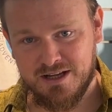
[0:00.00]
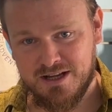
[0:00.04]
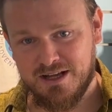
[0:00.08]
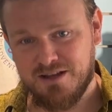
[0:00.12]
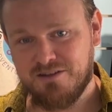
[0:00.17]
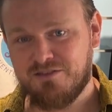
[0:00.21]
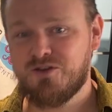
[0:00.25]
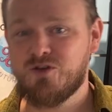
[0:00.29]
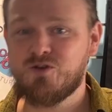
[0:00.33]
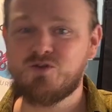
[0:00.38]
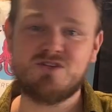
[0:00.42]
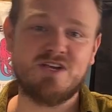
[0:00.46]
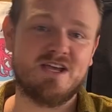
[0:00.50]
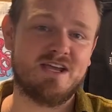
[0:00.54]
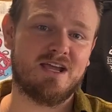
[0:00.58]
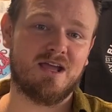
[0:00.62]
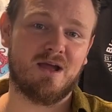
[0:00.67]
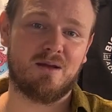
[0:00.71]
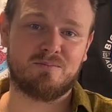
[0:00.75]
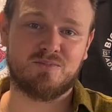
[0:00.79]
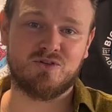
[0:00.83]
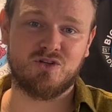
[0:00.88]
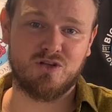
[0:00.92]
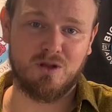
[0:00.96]
if you take
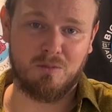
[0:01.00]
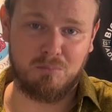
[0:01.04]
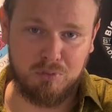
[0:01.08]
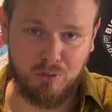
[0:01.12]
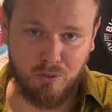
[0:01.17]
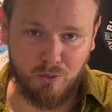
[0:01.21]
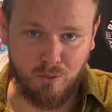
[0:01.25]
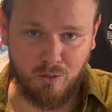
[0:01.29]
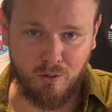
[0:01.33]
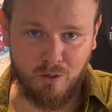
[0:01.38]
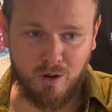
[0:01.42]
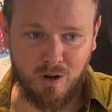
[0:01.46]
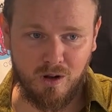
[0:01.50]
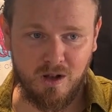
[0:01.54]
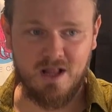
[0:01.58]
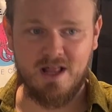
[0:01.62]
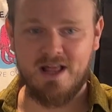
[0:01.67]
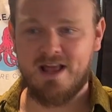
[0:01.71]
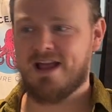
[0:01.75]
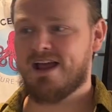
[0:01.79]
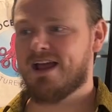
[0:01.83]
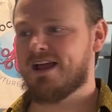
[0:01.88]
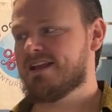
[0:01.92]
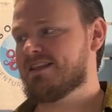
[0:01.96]
them to the pool
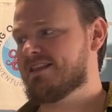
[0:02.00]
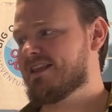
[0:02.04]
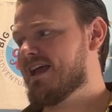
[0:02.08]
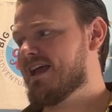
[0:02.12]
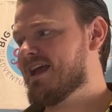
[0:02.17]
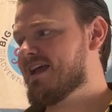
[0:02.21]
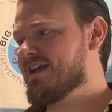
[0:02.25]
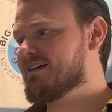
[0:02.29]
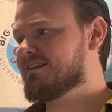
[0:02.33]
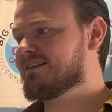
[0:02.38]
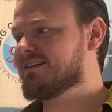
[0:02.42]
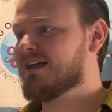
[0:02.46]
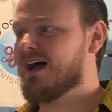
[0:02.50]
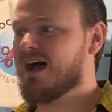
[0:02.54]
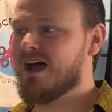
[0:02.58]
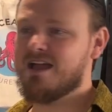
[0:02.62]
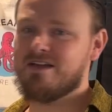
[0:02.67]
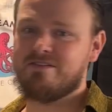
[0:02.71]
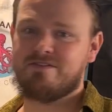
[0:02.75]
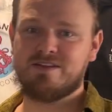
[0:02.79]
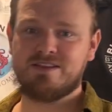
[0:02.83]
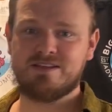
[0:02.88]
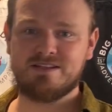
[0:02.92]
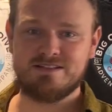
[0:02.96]
and they
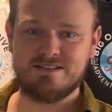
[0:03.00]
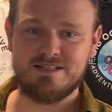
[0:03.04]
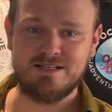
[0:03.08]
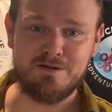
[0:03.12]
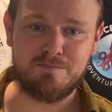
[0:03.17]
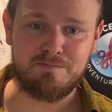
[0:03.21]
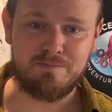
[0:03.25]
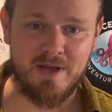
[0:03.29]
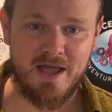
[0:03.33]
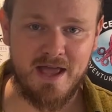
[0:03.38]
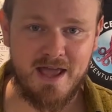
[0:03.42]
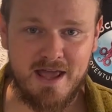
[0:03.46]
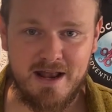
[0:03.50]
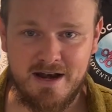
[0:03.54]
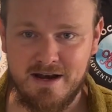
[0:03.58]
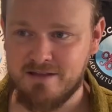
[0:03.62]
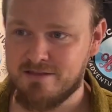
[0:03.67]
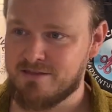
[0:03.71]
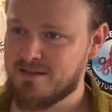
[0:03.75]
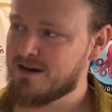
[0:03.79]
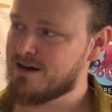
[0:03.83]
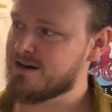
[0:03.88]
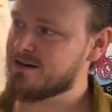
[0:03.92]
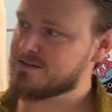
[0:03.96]
dive in the deep end
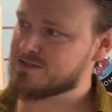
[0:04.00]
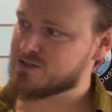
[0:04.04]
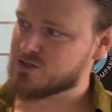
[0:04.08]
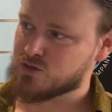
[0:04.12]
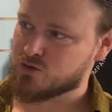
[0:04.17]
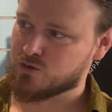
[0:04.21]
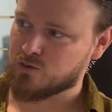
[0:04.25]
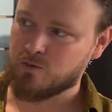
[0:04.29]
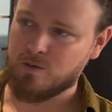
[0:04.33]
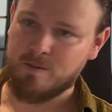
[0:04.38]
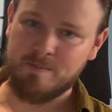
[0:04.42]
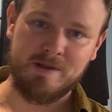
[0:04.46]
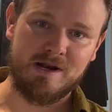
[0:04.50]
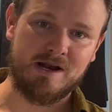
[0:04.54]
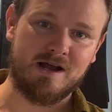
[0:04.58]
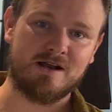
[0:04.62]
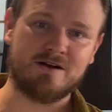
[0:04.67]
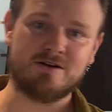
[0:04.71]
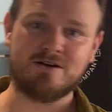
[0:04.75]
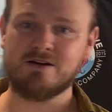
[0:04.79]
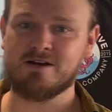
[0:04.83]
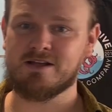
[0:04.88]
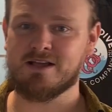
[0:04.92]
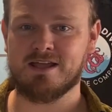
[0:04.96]
and they're swimming
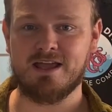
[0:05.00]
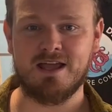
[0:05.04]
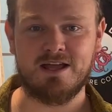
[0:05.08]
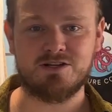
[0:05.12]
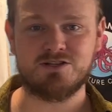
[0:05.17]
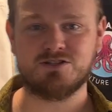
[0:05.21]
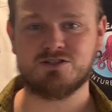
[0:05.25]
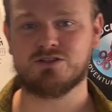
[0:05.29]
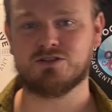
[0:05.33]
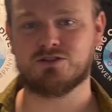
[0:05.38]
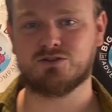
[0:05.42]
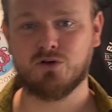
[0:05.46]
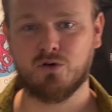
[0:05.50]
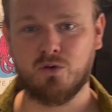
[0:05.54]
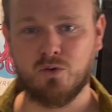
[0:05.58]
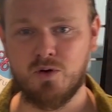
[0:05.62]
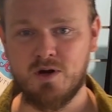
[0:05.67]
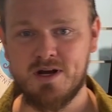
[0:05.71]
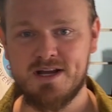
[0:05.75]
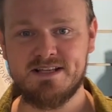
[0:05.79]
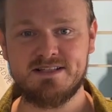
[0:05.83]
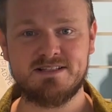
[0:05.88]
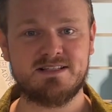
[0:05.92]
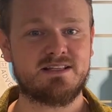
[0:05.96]
under to catch the
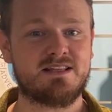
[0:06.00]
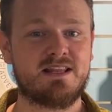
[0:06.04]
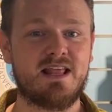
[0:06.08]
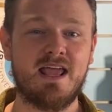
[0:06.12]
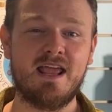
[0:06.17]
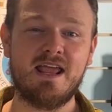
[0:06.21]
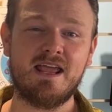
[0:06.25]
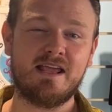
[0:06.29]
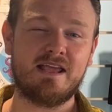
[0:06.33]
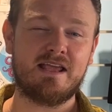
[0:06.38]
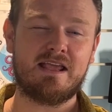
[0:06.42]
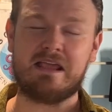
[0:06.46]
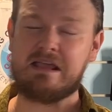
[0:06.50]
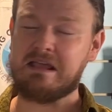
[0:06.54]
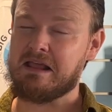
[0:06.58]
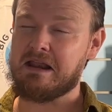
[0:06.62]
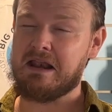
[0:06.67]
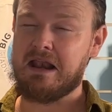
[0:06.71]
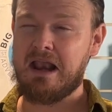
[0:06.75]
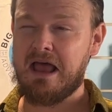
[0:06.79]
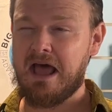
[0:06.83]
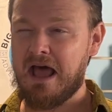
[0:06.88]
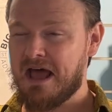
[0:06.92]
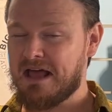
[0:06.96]
toys and they
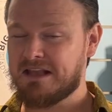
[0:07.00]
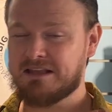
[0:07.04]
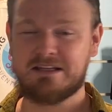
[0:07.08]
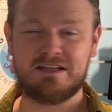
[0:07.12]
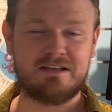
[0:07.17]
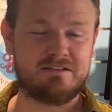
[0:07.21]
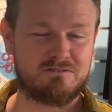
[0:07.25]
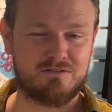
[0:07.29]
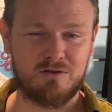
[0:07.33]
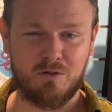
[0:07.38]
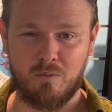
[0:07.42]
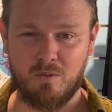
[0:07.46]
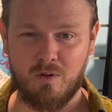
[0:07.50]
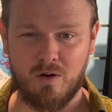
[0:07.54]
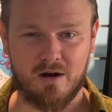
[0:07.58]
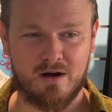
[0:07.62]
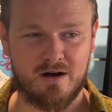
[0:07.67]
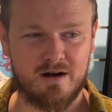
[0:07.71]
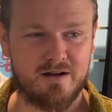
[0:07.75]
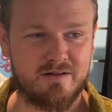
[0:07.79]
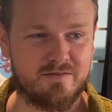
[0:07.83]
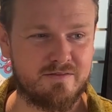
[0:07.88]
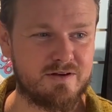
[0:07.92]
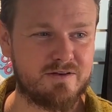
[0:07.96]
cannot leave the
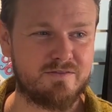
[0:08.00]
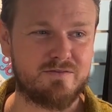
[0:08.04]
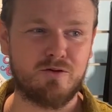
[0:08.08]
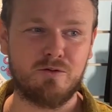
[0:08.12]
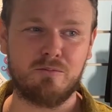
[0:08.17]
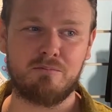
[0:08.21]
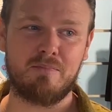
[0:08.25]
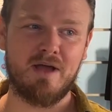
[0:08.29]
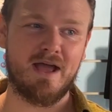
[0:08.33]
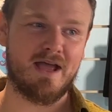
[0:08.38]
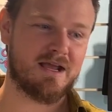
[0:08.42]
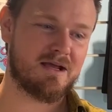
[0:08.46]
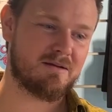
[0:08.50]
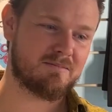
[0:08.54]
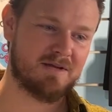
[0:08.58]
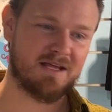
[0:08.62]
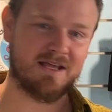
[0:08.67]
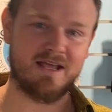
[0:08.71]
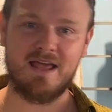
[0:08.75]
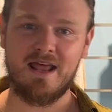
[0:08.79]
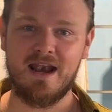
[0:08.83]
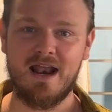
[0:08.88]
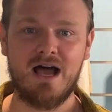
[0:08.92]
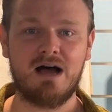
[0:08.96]
water, even if you beg them to
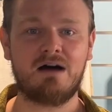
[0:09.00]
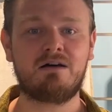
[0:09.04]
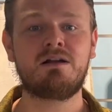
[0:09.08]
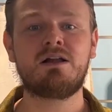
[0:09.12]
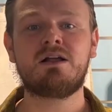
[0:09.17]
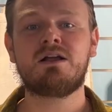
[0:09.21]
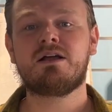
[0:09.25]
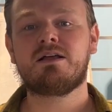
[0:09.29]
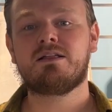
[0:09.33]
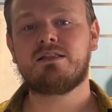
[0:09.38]
get out,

* **Assignment**
Copy out all the data above exactly, minus the images.

* **Solution to this task**
[0:00.00]
[0:00.04]
[0:00.08]
[0:00.12]
[0:00.17]
[0:00.21]
[0:00.25]
[0:00.29]
[0:00.33]
[0:00.38]
[0:00.42]
[0:00.46]
[0:00.50]
[0:00.54]
[0:00.58]
[0:00.62]
[0:00.67]
[0:00.71]
[0:00.75]
[0:00.79]
[0:00.83]
[0:00.88]
[0:00.92]
[0:00.96]
if you take
[0:01.00]
[0:01.04]
[0:01.08]
[0:01.12]
[0:01.17]
[0:01.21]
[0:01.25]
[0:01.29]
[0:01.33]
[0:01.38]
[0:01.42]
[0:01.46]
[0:01.50]
[0:01.54]
[0:01.58]
[0:01.62]
[0:01.67]
[0:01.71]
[0:01.75]
[0:01.79]
[0:01.83]
[0:01.88]
[0:01.92]
[0:01.96]
them to the pool
[0:02.00]
[0:02.04]
[0:02.08]
[0:02.12]
[0:02.17]
[0:02.21]
[0:02.25]
[0:02.29]
[0:02.33]
[0:02.38]
[0:02.42]
[0:02.46]
[0:02.50]
[0:02.54]
[0:02.58]
[0:02.62]
[0:02.67]
[0:02.71]
[0:02.75]
[0:02.79]
[0:02.83]
[0:02.88]
[0:02.92]
[0:02.96]
and they
[0:03.00]
[0:03.04]
[0:03.08]
[0:03.12]
[0:03.17]
[0:03.21]
[0:03.25]
[0:03.29]
[0:03.33]
[0:03.38]
[0:03.42]
[0:03.46]
[0:03.50]
[0:03.54]
[0:03.58]
[0:03.62]
[0:03.67]
[0:03.71]
[0:03.75]
[0:03.79]
[0:03.83]
[0:03.88]
[0:03.92]
[0:03.96]
dive in the deep end
[0:04.00]
[0:04.04]
[0:04.08]
[0:04.12]
[0:04.17]
[0:04.21]
[0:04.25]
[0:04.29]
[0:04.33]
[0:04.38]
[0:04.42]
[0:04.46]
[0:04.50]
[0:04.54]
[0:04.58]
[0:04.62]
[0:04.67]
[0:04.71]
[0:04.75]
[0:04.79]
[0:04.83]
[0:04.88]
[0:04.92]
[0:04.96]
and they're swimming
[0:05.00]
[0:05.04]
[0:05.08]
[0:05.12]
[0:05.17]
[0:05.21]
[0:05.25]
[0:05.29]
[0:05.33]
[0:05.38]
[0:05.42]
[0:05.46]
[0:05.50]
[0:05.54]
[0:05.58]
[0:05.62]
[0:05.67]
[0:05.71]
[0:05.75]
[0:05.79]
[0:05.83]
[0:05.88]
[0:05.92]
[0:05.96]
under to catch the
[0:06.00]
[0:06.04]
[0:06.08]
[0:06.12]
[0:06.17]
[0:06.21]
[0:06.25]
[0:06.29]
[0:06.33]
[0:06.38]
[0:06.42]
[0:06.46]
[0:06.50]
[0:06.54]
[0:06.58]
[0:06.62]
[0:06.67]
[0:06.71]
[0:06.75]
[0:06.79]
[0:06.83]
[0:06.88]
[0:06.92]
[0:06.96]
toys and they
[0:07.00]
[0:07.04]
[0:07.08]
[0:07.12]
[0:07.17]
[0:07.21]
[0:07.25]
[0:07.29]
[0:07.33]
[0:07.38]
[0:07.42]
[0:07.46]
[0:07.50]
[0:07.54]
[0:07.58]
[0:07.62]
[0:07.67]
[0:07.71]
[0:07.75]
[0:07.79]
[0:07.83]
[0:07.88]
[0:07.92]
[0:07.96]
cannot leave the
[0:08.00]
[0:08.04]
[0:08.08]
[0:08.12]
[0:08.17]
[0:08.21]
[0:08.25]
[0:08.29]
[0:08.33]
[0:08.38]
[0:08.42]
[0:08.46]
[0:08.50]
[0:08.54]
[0:08.58]
[0:08.62]
[0:08.67]
[0:08.71]
[0:08.75]
[0:08.79]
[0:08.83]
[0:08.88]
[0:08.92]
[0:08.96]
water, even if you beg them to
[0:09.00]
[0:09.04]
[0:09.08]
[0:09.12]
[0:09.17]
[0:09.21]
[0:09.25]
[0:09.29]
[0:09.33]
[0:09.38]
get out,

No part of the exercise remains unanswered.